From fd4c2686a4b3be51bbf6074f92a876c1e6810f94 Mon Sep 17 00:00:00 2001
From: Jarrod Johnson <jjohnson2@lenovo.com>
Date: Tue, 29 Apr 2025 10:19:08 -0400
Subject: [PATCH] Add telnets support to vmware console

This allows the console to be credibly secured,
provided the current host is a node to hold the known hosts...
---
 .../plugins/hardwaremanagement/vcenter.py     | 21 +++++++++++++++----
 1 file changed, 17 insertions(+), 4 deletions(-)

diff --git a/confluent_server/confluent/plugins/hardwaremanagement/vcenter.py b/confluent_server/confluent/plugins/hardwaremanagement/vcenter.py
index 724c9b5d..e7140d7a 100644
--- a/confluent_server/confluent/plugins/hardwaremanagement/vcenter.py
+++ b/confluent_server/confluent/plugins/hardwaremanagement/vcenter.py
@@ -7,6 +7,7 @@ import json
 import struct
 webclient = eventlet.import_patched('pyghmi.util.webclient')

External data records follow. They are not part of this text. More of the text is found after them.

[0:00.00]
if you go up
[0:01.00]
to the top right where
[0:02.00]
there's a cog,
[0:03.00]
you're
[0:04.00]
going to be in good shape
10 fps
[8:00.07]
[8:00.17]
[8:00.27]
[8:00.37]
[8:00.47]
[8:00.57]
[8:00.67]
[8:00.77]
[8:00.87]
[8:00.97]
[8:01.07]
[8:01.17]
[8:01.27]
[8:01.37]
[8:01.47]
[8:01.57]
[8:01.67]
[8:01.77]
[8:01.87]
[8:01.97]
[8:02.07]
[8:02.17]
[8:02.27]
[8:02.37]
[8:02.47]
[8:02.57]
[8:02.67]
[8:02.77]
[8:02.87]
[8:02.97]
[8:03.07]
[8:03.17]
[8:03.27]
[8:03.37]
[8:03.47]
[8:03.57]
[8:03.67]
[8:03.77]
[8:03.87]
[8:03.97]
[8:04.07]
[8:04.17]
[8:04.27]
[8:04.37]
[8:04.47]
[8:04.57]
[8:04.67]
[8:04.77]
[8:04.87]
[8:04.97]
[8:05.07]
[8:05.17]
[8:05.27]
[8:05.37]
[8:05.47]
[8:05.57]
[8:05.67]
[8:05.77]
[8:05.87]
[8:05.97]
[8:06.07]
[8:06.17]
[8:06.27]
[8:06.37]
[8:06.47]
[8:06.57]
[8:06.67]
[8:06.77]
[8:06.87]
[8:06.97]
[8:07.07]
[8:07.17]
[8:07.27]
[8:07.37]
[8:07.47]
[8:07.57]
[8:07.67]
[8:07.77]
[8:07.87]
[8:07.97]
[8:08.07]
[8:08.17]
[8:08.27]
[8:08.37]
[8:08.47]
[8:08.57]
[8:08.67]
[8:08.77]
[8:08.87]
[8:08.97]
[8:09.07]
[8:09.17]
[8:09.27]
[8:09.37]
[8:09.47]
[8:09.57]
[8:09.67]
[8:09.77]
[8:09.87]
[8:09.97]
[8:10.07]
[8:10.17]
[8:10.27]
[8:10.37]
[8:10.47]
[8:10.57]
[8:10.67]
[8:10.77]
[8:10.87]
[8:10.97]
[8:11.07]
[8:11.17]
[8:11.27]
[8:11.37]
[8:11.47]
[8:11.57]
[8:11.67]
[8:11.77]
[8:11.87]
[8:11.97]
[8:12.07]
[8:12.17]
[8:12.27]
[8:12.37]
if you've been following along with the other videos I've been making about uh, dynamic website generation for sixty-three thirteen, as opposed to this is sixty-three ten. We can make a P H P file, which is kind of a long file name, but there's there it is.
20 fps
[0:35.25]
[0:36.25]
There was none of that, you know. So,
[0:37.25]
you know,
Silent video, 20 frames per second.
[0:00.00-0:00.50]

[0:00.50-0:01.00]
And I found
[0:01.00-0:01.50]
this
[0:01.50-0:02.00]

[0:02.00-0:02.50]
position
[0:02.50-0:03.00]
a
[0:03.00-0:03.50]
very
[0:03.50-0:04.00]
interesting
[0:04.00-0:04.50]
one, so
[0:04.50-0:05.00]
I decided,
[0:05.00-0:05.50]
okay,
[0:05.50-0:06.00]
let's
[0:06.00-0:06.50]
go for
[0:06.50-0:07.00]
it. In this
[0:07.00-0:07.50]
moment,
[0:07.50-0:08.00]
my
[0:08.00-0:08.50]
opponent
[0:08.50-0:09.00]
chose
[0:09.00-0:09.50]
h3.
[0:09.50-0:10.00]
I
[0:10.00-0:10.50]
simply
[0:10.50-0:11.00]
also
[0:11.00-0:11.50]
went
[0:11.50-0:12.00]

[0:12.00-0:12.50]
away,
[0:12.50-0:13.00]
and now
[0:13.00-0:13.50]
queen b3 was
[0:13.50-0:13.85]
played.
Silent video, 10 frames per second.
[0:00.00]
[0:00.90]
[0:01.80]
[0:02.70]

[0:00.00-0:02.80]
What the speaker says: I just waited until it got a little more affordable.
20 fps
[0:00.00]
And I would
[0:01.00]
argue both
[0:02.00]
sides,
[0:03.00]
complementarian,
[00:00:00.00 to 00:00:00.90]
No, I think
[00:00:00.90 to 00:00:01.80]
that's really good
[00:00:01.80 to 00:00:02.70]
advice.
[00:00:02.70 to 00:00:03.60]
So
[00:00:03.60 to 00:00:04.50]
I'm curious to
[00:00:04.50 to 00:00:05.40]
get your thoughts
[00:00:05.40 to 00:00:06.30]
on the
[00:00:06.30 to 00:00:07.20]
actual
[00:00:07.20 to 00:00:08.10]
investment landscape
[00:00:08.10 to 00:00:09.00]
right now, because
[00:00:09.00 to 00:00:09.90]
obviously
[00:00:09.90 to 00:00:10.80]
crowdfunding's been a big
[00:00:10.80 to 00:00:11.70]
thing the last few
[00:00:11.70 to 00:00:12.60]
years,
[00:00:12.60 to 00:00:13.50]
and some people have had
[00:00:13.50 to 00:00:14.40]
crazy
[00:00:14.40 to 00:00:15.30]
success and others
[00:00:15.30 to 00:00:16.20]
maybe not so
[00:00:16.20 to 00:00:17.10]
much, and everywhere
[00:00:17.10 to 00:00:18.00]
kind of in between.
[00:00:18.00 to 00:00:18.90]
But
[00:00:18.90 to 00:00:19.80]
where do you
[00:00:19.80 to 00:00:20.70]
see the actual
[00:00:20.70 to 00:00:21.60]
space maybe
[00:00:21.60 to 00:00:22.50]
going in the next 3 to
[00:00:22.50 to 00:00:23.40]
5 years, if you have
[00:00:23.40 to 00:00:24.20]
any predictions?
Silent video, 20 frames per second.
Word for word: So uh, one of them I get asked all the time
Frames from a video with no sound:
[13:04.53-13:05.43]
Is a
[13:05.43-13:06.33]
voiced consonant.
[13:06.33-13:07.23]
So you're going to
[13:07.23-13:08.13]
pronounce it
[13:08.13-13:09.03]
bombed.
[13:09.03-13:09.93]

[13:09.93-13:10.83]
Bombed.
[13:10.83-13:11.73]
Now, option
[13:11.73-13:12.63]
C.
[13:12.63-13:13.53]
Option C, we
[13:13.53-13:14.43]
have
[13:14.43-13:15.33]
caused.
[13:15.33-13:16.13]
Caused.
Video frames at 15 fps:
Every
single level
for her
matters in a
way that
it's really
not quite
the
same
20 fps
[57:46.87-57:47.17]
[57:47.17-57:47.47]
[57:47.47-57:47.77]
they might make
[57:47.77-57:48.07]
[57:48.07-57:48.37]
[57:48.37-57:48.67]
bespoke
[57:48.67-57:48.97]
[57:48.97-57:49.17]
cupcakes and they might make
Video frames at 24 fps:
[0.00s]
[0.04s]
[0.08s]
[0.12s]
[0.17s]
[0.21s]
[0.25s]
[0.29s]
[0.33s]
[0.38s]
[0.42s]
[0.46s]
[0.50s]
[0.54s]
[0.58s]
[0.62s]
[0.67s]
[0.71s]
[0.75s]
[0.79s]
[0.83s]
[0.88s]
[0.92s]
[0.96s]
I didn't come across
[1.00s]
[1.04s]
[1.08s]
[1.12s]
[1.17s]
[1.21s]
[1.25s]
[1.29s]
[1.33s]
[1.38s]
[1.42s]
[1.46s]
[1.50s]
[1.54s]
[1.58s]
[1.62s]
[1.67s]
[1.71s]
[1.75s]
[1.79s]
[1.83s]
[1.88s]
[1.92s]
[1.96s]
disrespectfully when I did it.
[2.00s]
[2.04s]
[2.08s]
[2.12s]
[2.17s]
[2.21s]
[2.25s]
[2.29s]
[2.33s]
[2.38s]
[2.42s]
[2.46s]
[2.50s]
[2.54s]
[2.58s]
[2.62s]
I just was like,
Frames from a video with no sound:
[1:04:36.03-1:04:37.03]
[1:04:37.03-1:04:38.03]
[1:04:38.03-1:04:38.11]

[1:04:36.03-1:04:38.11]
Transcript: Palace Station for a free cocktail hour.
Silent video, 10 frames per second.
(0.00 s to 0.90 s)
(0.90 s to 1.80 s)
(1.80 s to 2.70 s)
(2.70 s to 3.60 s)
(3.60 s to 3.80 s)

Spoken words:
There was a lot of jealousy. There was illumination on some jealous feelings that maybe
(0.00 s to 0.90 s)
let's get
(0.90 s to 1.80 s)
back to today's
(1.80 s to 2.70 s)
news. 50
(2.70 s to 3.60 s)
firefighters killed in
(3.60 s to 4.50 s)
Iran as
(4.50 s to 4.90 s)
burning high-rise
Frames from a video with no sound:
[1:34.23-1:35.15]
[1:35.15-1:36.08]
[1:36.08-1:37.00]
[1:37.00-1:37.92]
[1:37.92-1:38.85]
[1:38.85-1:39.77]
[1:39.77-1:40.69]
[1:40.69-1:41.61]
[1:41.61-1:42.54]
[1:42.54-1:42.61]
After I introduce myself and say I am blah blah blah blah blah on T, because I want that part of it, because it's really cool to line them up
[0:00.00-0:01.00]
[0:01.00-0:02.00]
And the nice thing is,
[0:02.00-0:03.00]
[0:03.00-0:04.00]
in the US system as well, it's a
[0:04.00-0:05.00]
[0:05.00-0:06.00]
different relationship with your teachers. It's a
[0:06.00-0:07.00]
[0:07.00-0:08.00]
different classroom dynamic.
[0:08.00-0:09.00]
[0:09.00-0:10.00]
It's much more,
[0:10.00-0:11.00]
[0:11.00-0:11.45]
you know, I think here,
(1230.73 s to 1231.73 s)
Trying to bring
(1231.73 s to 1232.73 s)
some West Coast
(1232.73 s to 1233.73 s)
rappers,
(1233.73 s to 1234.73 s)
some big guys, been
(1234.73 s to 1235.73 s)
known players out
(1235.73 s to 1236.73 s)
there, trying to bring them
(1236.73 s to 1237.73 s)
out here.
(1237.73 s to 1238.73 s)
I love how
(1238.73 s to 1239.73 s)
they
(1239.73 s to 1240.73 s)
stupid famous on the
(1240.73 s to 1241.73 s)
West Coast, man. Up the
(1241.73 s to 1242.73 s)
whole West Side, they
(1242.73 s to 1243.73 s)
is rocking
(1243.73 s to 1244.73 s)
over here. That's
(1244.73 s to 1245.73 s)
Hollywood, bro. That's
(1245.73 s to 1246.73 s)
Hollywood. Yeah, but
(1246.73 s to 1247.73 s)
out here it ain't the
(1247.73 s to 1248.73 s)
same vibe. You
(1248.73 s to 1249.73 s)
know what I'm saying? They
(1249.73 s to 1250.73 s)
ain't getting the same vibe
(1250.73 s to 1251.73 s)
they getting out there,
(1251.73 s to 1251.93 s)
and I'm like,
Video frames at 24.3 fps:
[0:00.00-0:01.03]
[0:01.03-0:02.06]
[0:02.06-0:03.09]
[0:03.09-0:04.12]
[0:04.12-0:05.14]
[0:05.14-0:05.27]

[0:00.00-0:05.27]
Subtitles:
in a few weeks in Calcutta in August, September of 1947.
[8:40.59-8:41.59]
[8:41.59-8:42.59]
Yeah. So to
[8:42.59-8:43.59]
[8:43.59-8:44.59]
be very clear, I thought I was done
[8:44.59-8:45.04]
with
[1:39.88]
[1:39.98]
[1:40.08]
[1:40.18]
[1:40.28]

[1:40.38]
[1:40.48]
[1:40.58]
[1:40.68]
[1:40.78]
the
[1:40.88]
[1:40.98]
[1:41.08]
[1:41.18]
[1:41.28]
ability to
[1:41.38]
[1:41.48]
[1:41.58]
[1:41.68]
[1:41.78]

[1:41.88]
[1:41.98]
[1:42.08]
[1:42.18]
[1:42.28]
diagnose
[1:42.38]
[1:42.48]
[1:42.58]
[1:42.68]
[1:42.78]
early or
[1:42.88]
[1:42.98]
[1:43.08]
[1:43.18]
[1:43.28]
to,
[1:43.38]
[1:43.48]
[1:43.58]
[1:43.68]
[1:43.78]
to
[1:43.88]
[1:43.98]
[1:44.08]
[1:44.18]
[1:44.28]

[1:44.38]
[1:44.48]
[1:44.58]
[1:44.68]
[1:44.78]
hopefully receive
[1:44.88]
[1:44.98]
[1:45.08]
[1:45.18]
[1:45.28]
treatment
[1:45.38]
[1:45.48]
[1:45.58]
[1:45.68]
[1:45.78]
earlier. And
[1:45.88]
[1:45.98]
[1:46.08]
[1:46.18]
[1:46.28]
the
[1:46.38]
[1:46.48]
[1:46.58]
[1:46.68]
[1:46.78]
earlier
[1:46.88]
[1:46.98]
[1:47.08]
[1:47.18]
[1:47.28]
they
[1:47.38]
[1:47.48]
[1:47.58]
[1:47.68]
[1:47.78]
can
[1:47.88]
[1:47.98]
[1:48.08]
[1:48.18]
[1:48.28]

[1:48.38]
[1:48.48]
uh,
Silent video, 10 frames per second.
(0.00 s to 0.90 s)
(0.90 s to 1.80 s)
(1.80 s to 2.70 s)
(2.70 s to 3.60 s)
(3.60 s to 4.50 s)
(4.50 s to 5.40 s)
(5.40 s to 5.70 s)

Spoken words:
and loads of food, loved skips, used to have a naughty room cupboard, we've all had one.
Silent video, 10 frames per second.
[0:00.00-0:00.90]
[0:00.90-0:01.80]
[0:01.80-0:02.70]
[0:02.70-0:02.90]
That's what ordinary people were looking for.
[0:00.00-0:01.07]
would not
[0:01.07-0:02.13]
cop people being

 import eventlet.green.socket as socket
+import eventlet.green.ssl as ssl
 import eventlet
 import confluent.interface.console as conapi
 import io
@@ -30,18 +31,30 @@ def fixuuid(baduuid):
     return '-'.join(uuid).lower()
 
 class VmConsole(conapi.Console):
-    def __init__(self, host, port, tls):
-        if tls:
-            raise Exception('TODO') # need to have a framework for storing host certificate
+    def __init__(self, host, port, tls, configmanager=None):
+        self.tls = tls
         self.host = host
         self.port = port
         self.socket = None
+        self.nodeconfig = configmanager
 
     def connect(self, callback):
         try:
             self.socket = socket.create_connection((self.host, self.port))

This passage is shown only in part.